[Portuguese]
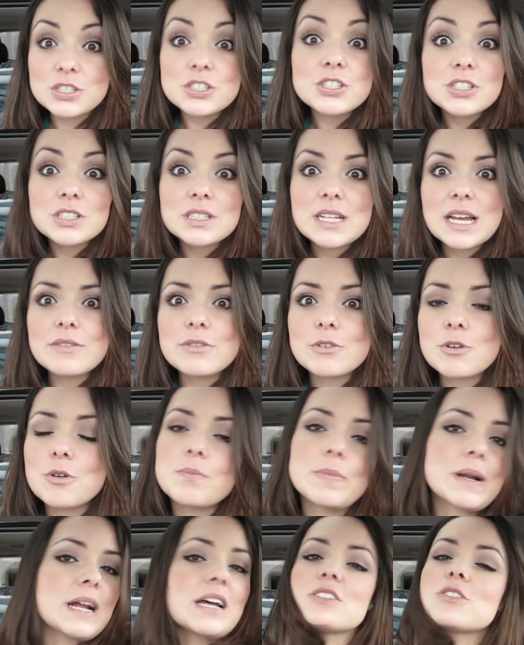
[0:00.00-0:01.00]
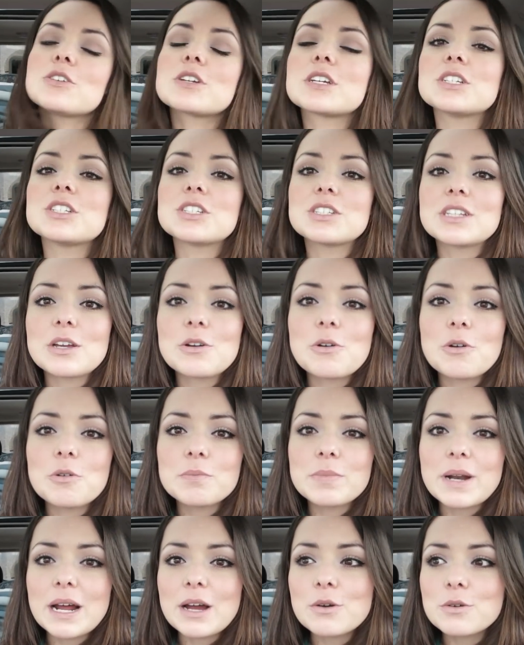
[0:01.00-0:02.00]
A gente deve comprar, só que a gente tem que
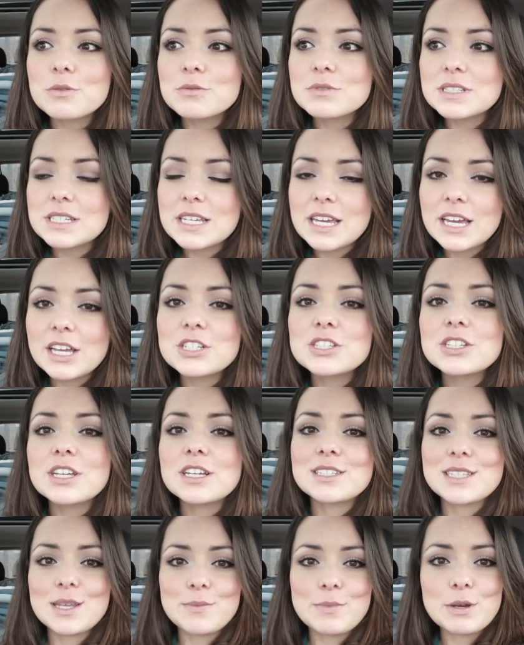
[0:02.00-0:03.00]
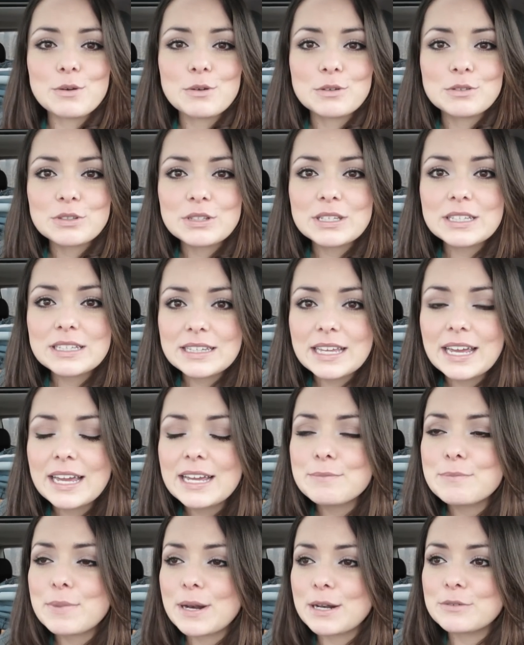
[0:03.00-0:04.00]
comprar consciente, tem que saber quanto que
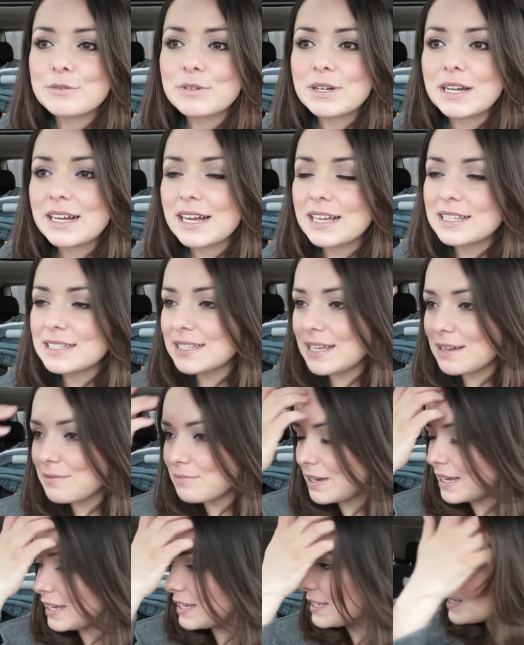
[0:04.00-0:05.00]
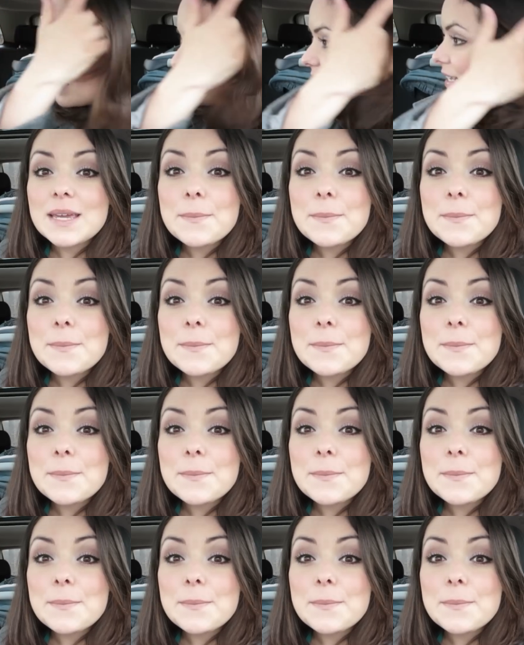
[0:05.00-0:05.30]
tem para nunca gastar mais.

[EXERCISE GOAL]
The expected result is the complete listing above, printed exactly, with no pictures.

[RESULT FOR THIS EXERCISE]
[Portuguese]
[0:00.00-0:01.00]
[0:01.00-0:02.00]
A gente deve comprar, só que a gente tem que
[0:02.00-0:03.00]
[0:03.00-0:04.00]
comprar consciente, tem que saber quanto que
[0:04.00-0:05.00]
[0:05.00-0:05.30]
tem para nunca gastar mais.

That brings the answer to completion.